The A.D. says, “Copy that, WD1.”

“You think I didn’t want to?” Rosemary’s voice raises significantly. “I had a bead on her. I was ready to go!”

“VVB, do you have a visual on AF?” Wendy asks.

I suck in a breath. Another object in the room crashes to the floor, and I have to grab Finn to stop him from throwing the doors wide open. It isn’t my first assassination attempt, after all. It isn’t even my second, or, hell, my third. This Rosemary better step up her game if she wants to compete with the big girls.

Okay. Just the thought of her going up against the Queen of Hearts and her wicked battle ax brings an inappropriate grin to my face.
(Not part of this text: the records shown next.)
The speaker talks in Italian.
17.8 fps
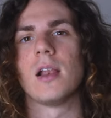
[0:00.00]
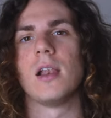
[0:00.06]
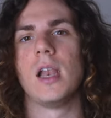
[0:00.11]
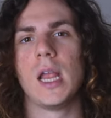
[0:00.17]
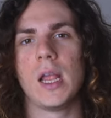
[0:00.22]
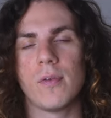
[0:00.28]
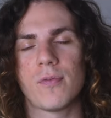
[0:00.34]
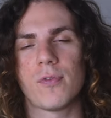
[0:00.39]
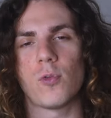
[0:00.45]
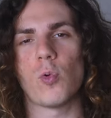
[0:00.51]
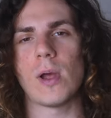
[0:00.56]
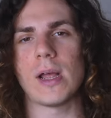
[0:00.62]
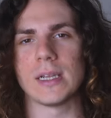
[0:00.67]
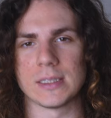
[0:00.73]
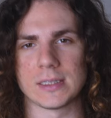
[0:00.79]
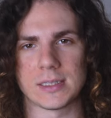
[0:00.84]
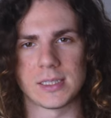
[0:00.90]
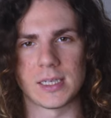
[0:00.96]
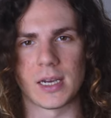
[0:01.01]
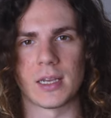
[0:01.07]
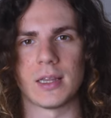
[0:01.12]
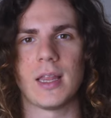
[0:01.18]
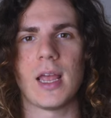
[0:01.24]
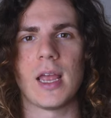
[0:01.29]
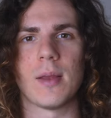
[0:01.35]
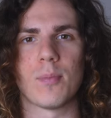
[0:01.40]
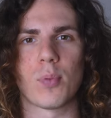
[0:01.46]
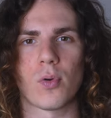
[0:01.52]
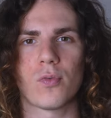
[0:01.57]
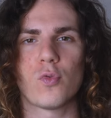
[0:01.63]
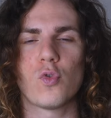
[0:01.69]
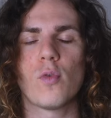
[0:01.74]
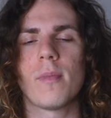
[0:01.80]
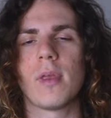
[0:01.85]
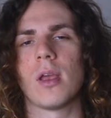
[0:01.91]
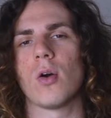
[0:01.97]
gli influencer dei
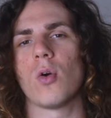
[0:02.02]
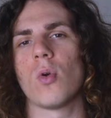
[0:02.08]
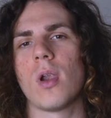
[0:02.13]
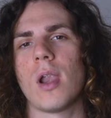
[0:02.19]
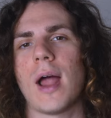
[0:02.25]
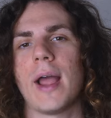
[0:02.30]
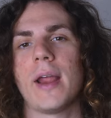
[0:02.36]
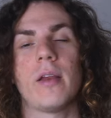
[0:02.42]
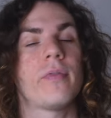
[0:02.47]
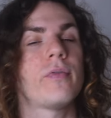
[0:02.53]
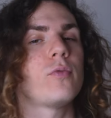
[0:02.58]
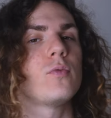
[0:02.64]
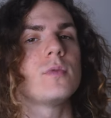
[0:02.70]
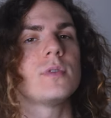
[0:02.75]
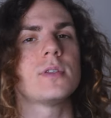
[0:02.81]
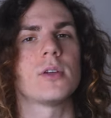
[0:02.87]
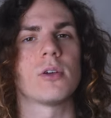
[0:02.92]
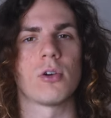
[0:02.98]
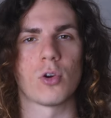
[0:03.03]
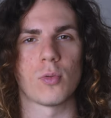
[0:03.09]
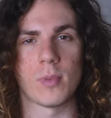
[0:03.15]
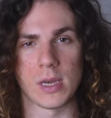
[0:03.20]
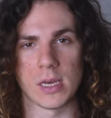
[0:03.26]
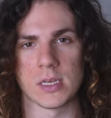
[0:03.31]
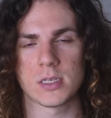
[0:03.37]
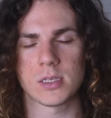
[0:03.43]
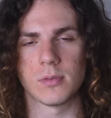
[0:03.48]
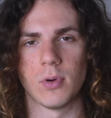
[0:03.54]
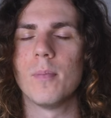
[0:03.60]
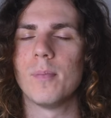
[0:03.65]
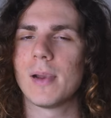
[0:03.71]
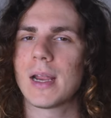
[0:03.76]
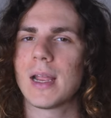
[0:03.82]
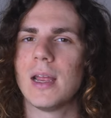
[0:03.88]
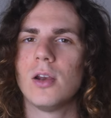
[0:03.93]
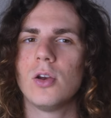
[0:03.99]
profumi online funzionano benissimo,
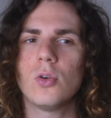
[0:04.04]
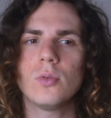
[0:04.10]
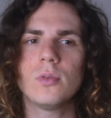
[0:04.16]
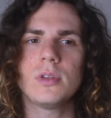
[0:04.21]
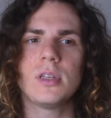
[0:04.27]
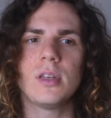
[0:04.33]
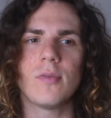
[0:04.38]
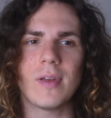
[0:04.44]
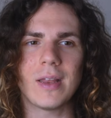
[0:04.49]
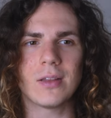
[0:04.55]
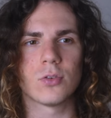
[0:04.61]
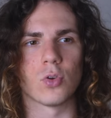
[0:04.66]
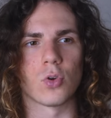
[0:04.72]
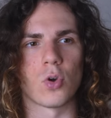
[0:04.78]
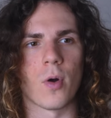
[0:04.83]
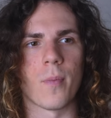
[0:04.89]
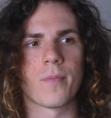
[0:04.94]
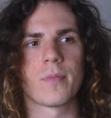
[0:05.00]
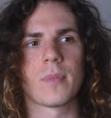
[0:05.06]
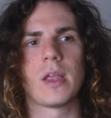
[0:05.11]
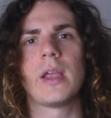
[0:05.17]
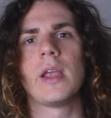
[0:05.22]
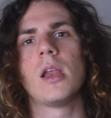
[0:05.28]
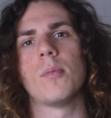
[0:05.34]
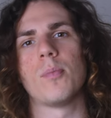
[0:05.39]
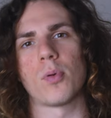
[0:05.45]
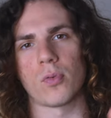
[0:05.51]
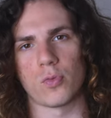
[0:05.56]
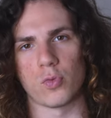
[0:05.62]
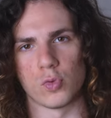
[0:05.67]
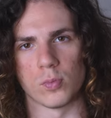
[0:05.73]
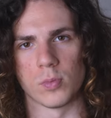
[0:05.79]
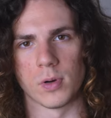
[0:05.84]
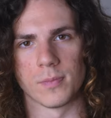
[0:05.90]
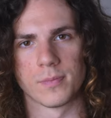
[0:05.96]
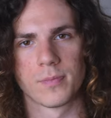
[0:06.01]
perché non ti vendono il
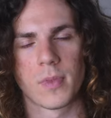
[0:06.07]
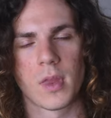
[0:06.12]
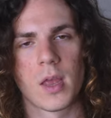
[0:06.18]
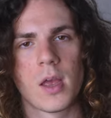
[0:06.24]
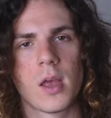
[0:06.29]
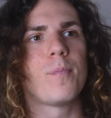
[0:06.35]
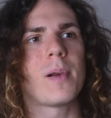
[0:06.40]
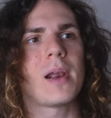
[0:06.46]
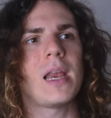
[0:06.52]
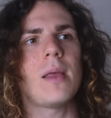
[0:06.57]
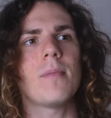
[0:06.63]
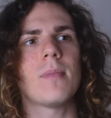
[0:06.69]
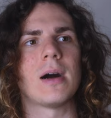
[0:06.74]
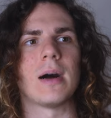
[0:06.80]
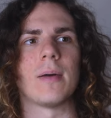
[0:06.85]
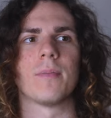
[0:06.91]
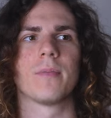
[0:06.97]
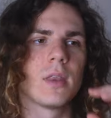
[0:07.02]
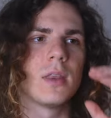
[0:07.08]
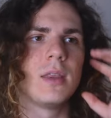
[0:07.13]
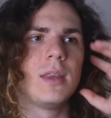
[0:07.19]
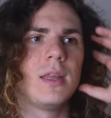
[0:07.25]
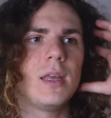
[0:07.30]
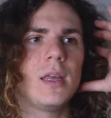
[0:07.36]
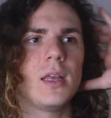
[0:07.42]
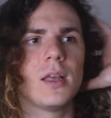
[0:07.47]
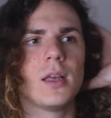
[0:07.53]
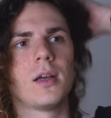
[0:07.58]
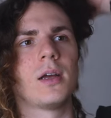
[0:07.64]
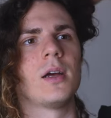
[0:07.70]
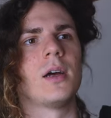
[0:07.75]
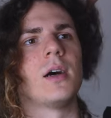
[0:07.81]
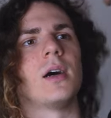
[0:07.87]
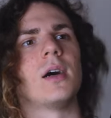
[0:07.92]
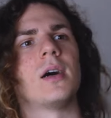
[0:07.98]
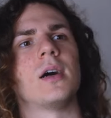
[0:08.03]
profumo, prima di,
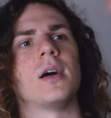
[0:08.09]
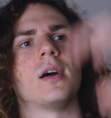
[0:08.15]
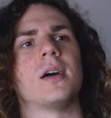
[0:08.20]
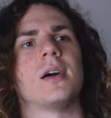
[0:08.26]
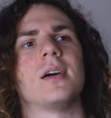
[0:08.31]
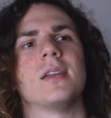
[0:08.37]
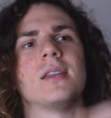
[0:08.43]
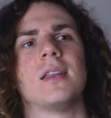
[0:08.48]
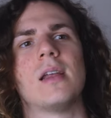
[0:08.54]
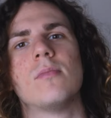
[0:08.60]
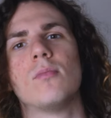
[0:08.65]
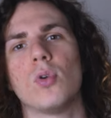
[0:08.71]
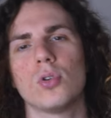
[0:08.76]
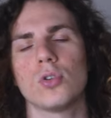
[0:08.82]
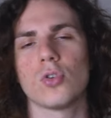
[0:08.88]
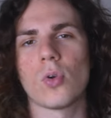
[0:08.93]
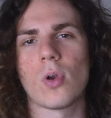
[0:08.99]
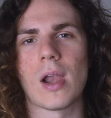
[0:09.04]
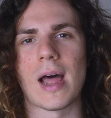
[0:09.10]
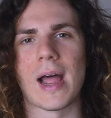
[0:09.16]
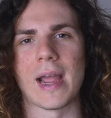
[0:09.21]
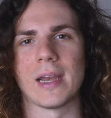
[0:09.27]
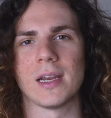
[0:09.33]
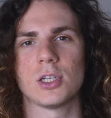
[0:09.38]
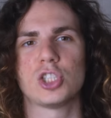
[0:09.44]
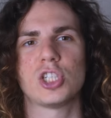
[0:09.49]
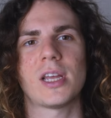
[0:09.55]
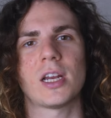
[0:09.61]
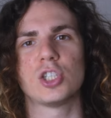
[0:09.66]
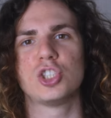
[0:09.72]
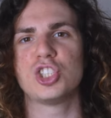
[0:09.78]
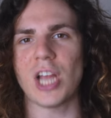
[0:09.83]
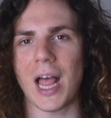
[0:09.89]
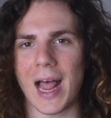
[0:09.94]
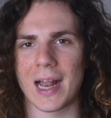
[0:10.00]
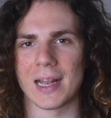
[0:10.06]
eh, del mondo online c'era
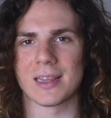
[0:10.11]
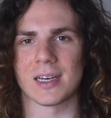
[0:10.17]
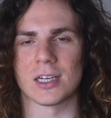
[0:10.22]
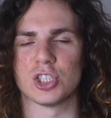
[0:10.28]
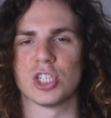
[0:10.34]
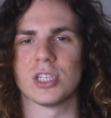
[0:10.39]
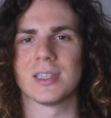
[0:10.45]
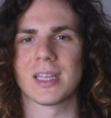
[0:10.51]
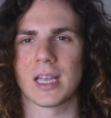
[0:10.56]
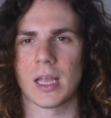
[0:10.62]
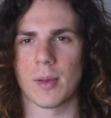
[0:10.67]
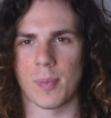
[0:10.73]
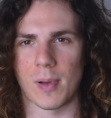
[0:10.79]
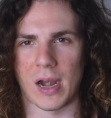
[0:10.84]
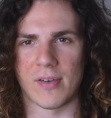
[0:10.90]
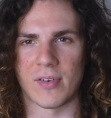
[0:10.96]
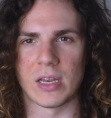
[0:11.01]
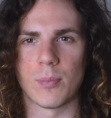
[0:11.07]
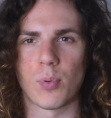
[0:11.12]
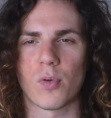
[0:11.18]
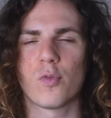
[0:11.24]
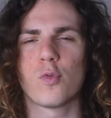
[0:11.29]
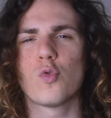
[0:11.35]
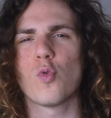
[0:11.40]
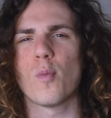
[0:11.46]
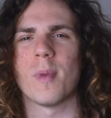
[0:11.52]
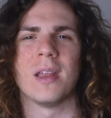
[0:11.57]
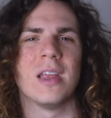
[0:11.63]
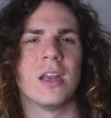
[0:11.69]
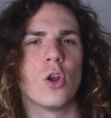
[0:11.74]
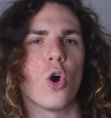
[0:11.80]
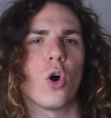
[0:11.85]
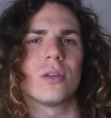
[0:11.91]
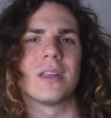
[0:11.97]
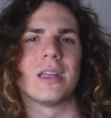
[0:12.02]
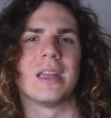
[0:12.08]
già altra gente che parlava di profumi, di
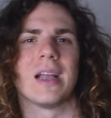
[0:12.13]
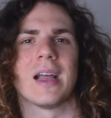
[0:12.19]
note, di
Finn touches my face. His brows are furrowed, and it takes me a moment to realize he’s wondering what’s got me mimicking the Cheshire-Cat. I shake my head and wave my hand.
Later
.

“Negative, WD1,” Victor is saying. “Current view is Jenkins.”

“You’ll have another chance,” Todd tells Rosemary. “Little Alice from Wonderland can’t be too charmed, can she? We’ll blitz her world next, and then she won’t think too highly of herself any longer. I’m just waiting for the go ahead.”

He knows who I am.
They
know who I am. And they’ve threatened those and what I love.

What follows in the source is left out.